You are viewing a plain text version of this content. The canonical link for it is here.
Posted to users@hudi.apache.org by vtygoss <vt...@126.com> on 2021/07/12 11:38:15 UTC
hudi hard deletion in flink sql AND detect deletions of upstream
Hi,
I have two problems:
1. How to specify hard deletion in hudi-flink-bundle-0.9.0?
2. How to detect the deletion events in downstream hudi-flink sql streaming? The down streams need to detect the deletions of input hudi table and act accordingly.
I tried to use org.apache.hudi.common.model. EmptyHoodieRecordPayload, but it seems like that EmptyHoodieRecordPayload is not really deletion but emits null value of none primary key? i am not sure.
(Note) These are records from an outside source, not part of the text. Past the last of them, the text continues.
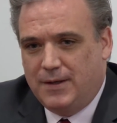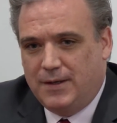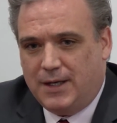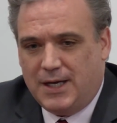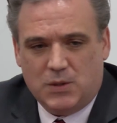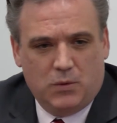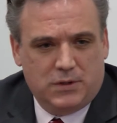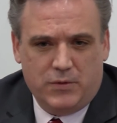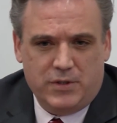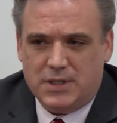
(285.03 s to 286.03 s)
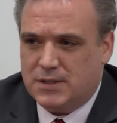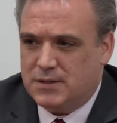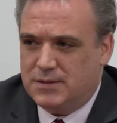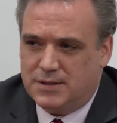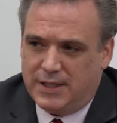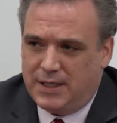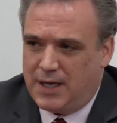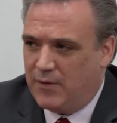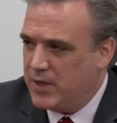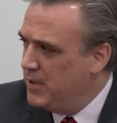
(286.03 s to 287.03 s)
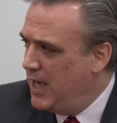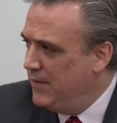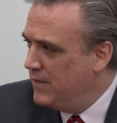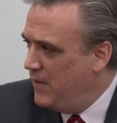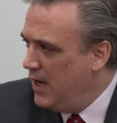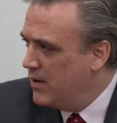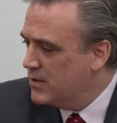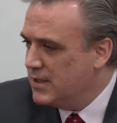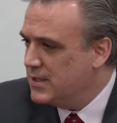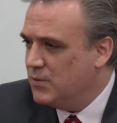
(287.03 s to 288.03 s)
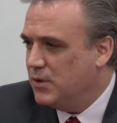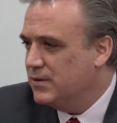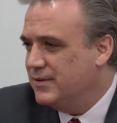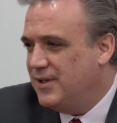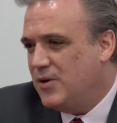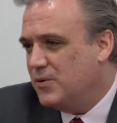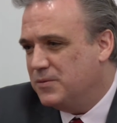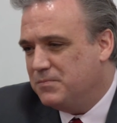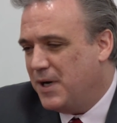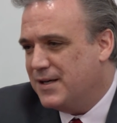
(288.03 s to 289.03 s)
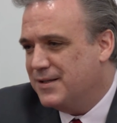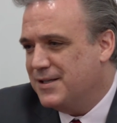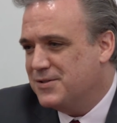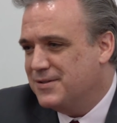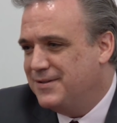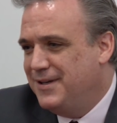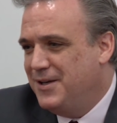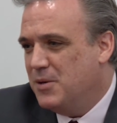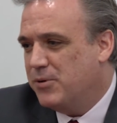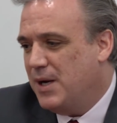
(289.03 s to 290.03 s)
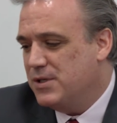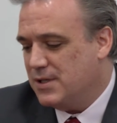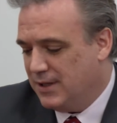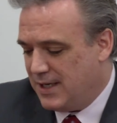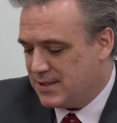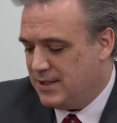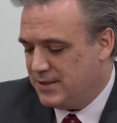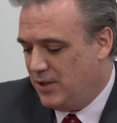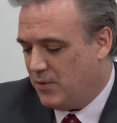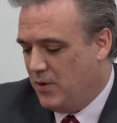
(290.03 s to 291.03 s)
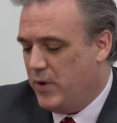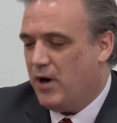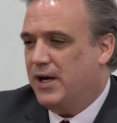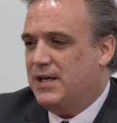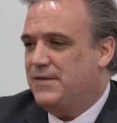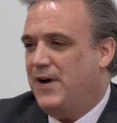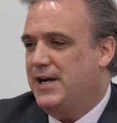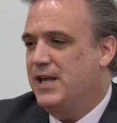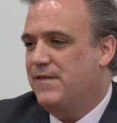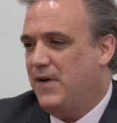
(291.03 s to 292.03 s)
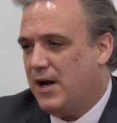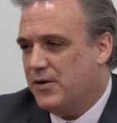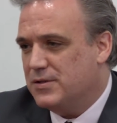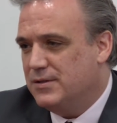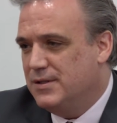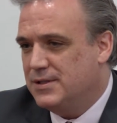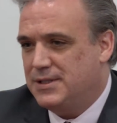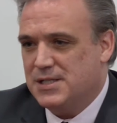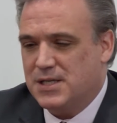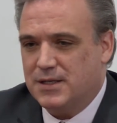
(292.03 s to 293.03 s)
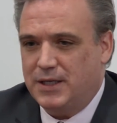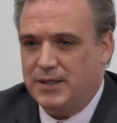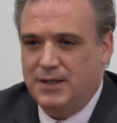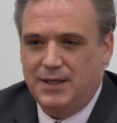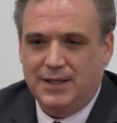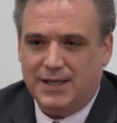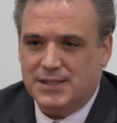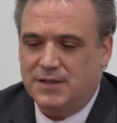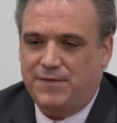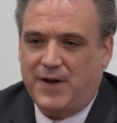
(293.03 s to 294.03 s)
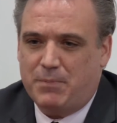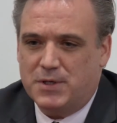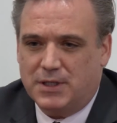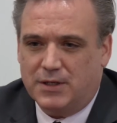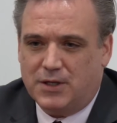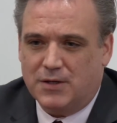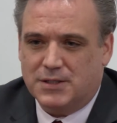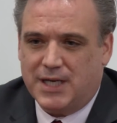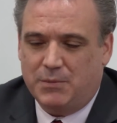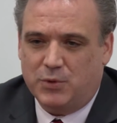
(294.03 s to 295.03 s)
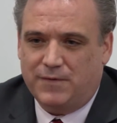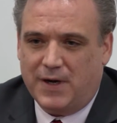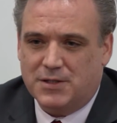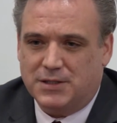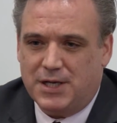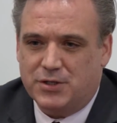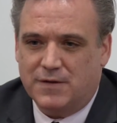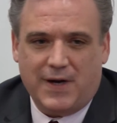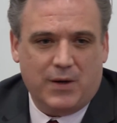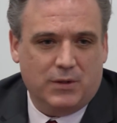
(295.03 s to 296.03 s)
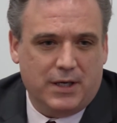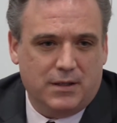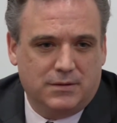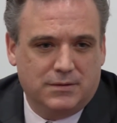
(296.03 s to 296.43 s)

And I said, Well, don't you just see how they behave at fires? They said, Well, no, Mike, that's the problem is less than, you know, we hardly fight any fires. Statistically, less than 5% of calls that come to a fire station are fire related.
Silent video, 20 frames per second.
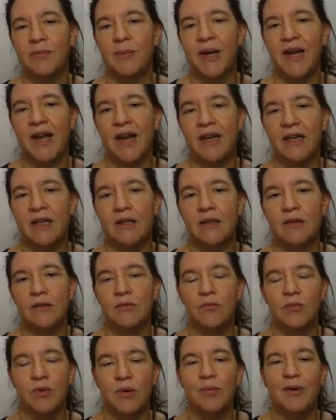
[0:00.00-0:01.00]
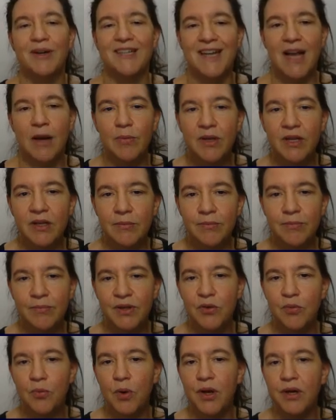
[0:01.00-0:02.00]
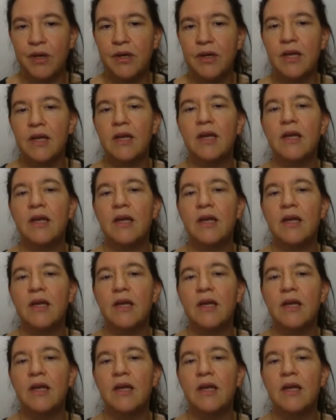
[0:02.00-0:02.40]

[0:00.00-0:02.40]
by adding or by doubling P1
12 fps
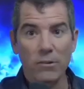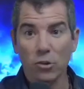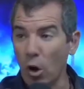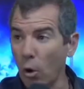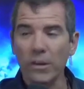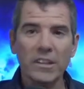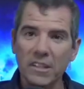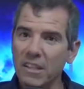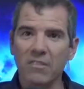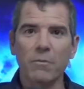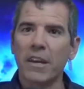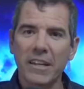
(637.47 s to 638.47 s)
No one can
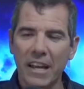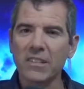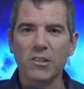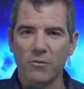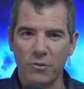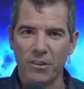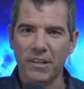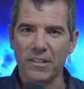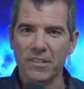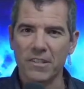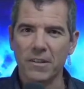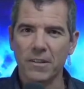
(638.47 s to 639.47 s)
give me an answer for
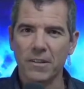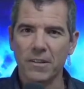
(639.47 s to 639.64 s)
this.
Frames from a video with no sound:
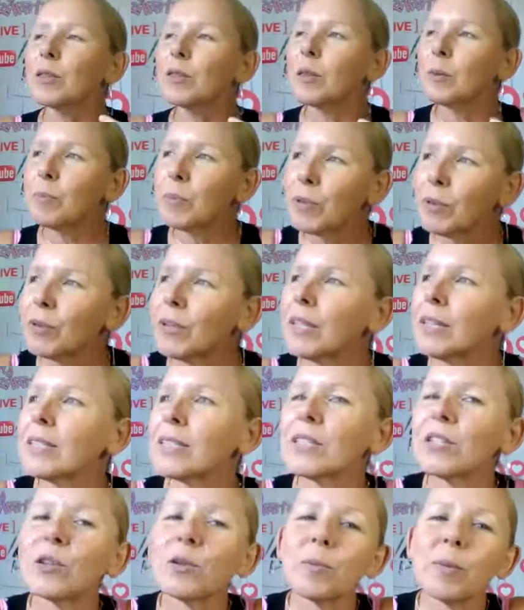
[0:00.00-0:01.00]
The beauty
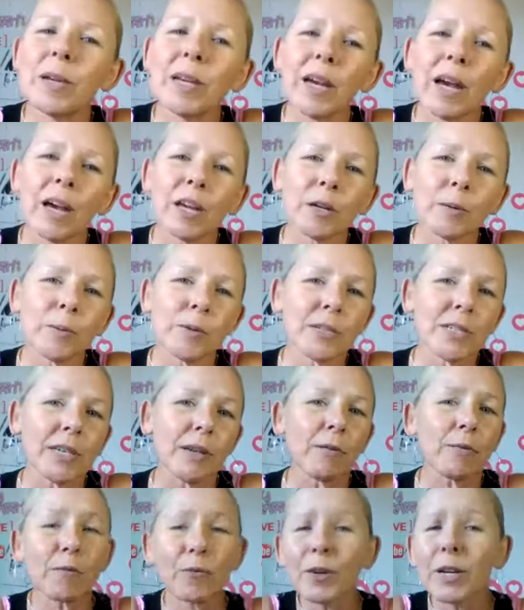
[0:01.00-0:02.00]
is you being
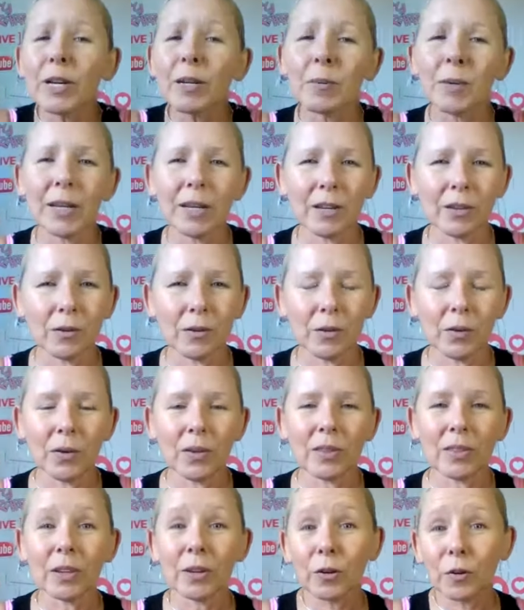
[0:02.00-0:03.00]
100% free to be you.
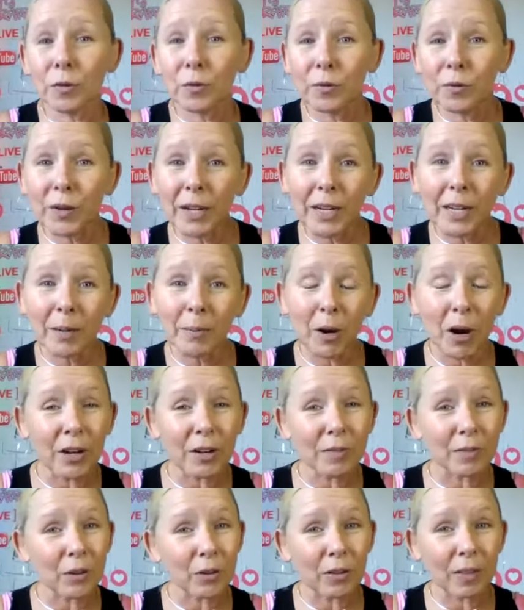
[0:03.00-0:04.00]
The graffiti
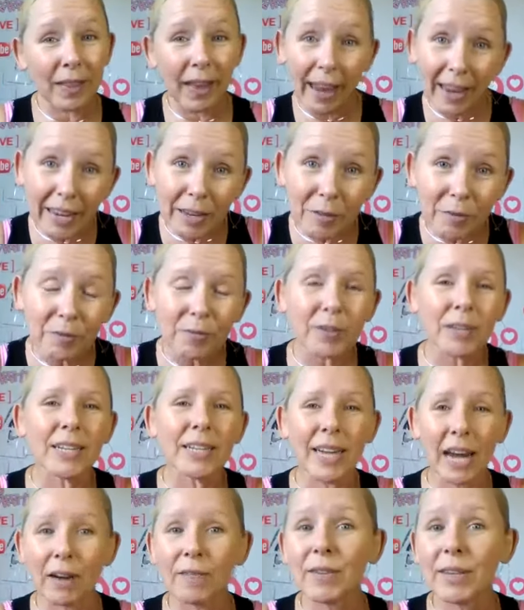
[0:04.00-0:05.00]
part of your life
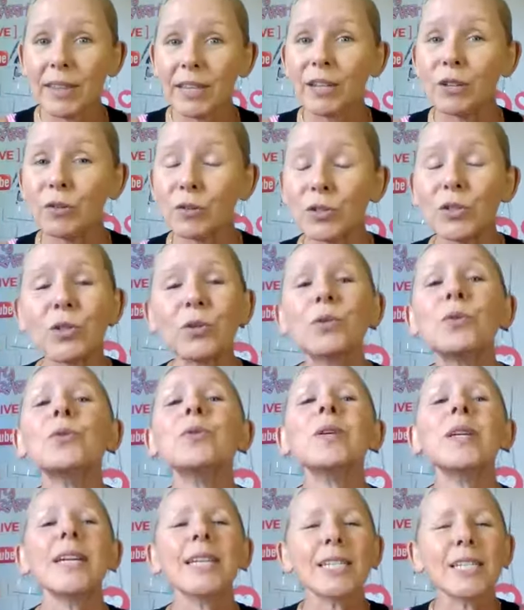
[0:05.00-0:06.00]
in everything you
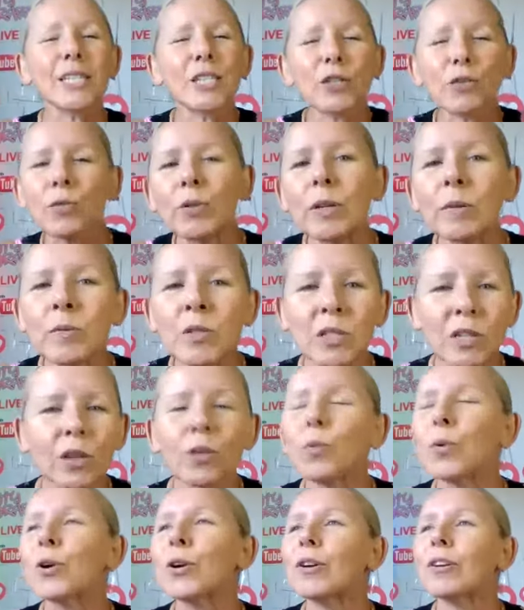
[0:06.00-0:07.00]
do screams to
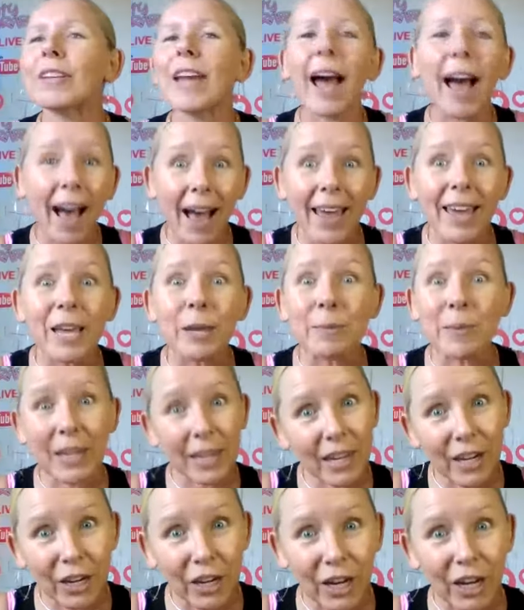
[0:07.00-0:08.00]
the world, I am
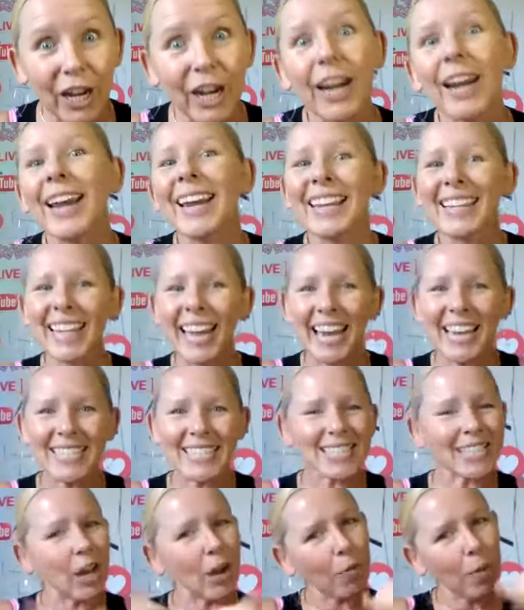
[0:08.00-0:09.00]
here.
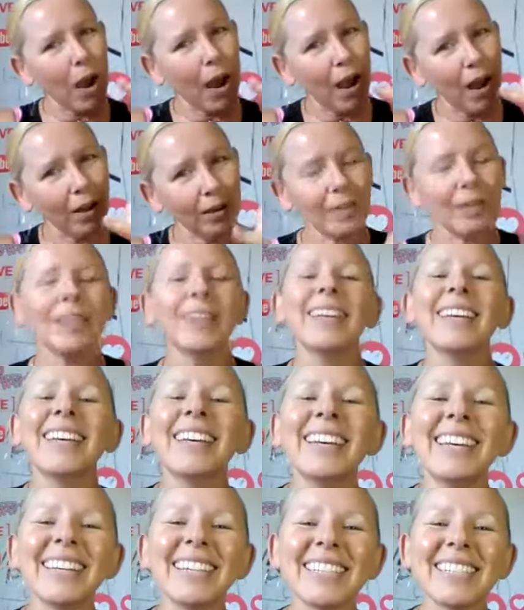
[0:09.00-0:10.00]

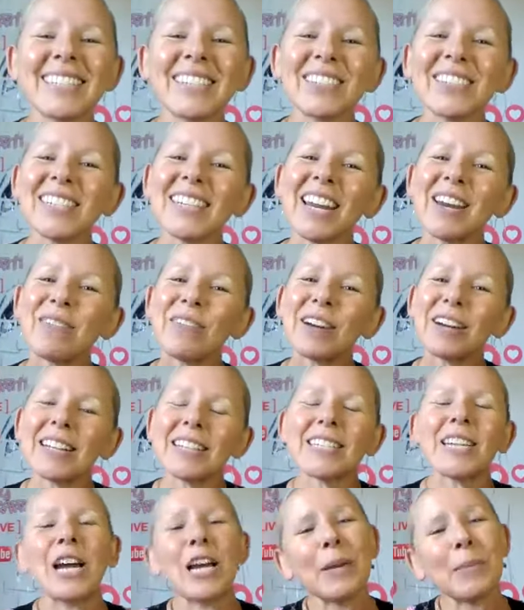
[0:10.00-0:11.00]
Yes! so today we're going
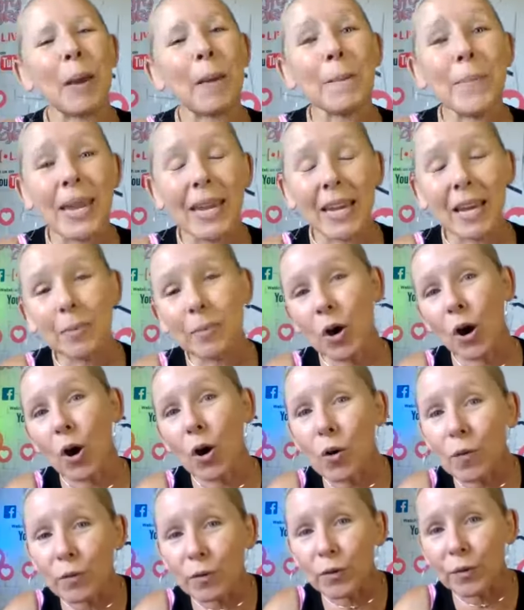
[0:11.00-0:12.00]
to talk about makeup
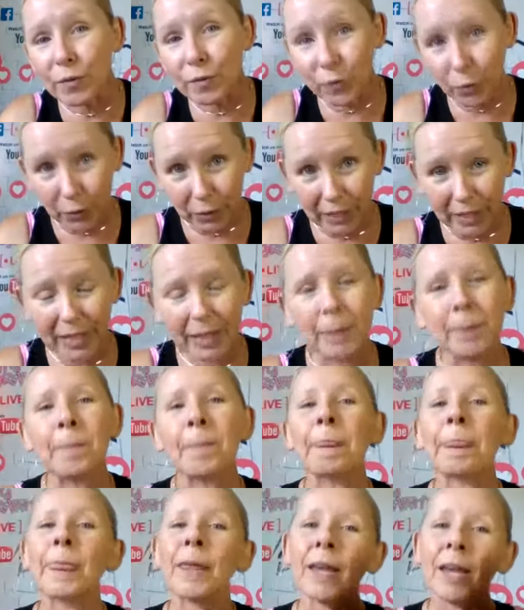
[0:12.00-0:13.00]
over 40.
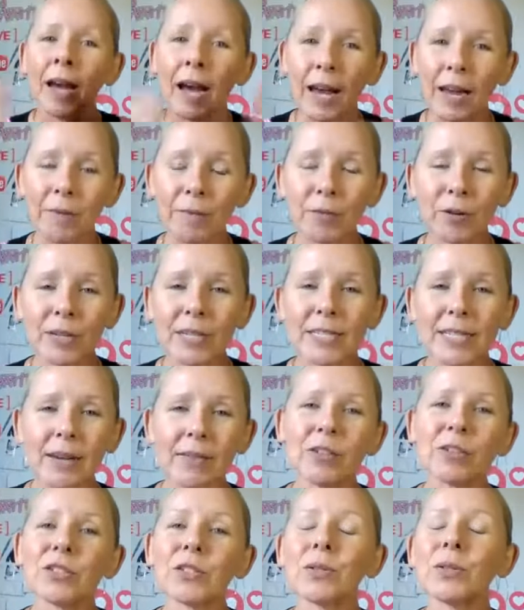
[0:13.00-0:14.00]
I am
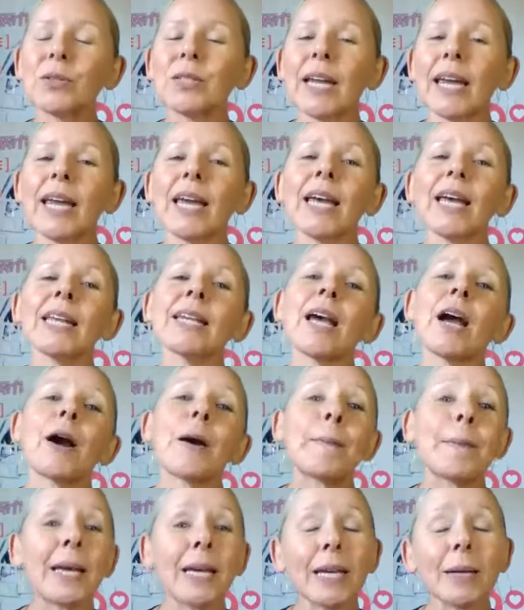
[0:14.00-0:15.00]
47 years old and
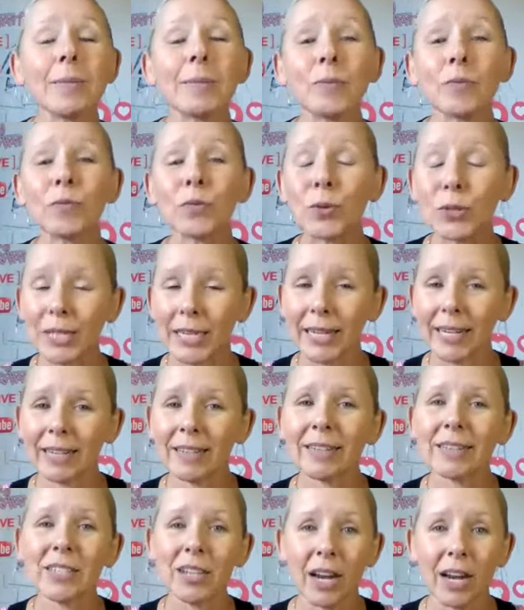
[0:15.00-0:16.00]
our makeup
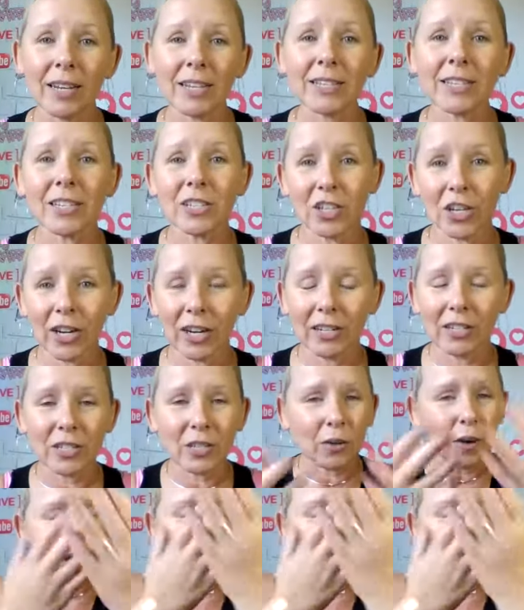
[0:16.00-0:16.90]
routine does change. So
BTW, klass EmptyHoodieRecordPayload is lack of a constructor of parameter klass “org.apache.hudi.common.util.Option".
please offer some advices, thank you very much!
Best Regards!
```
CREATE TABLE t3(
uuid VARCHAR(20),
name VARCHAR(10),
age INT,
ts TIMESTAMP(3),
`partition` VARCHAR(20),
primary key(uuid) not enforced
)
PARTITIONED BY (`partition`)
WITH (
'connector' = 'hudi',
'path' = 'hdfs://bruneihealth/user/data/db/hudi_flink/t3',
'table.type' = 'MERGE_ON_READ',
'read.tasks' = '1',
'read.streaming.enabled' = 'true',
'read.streaming.check-interval' = '1',
'hoodie.datasource.write.partitionpath.field'='_hoodie_partition_path',
'write.payload.class' = 'org.apache.hudi.common.model.EmptyHoodieRecordPayload',
'compaction.async.enabled'='false'
);
```
Re: hudi hard deletion in flink sql AND detect deletions of upstream
Posted by Danny Chan <da...@apache.org>.
Hi vtygoss ~
By default, when consuming cdc stream DELETEs, the flink writer would
nullify the payload instant so that the write handle would recognize these
DELETEs and do HARD delete: do not write anything in the file.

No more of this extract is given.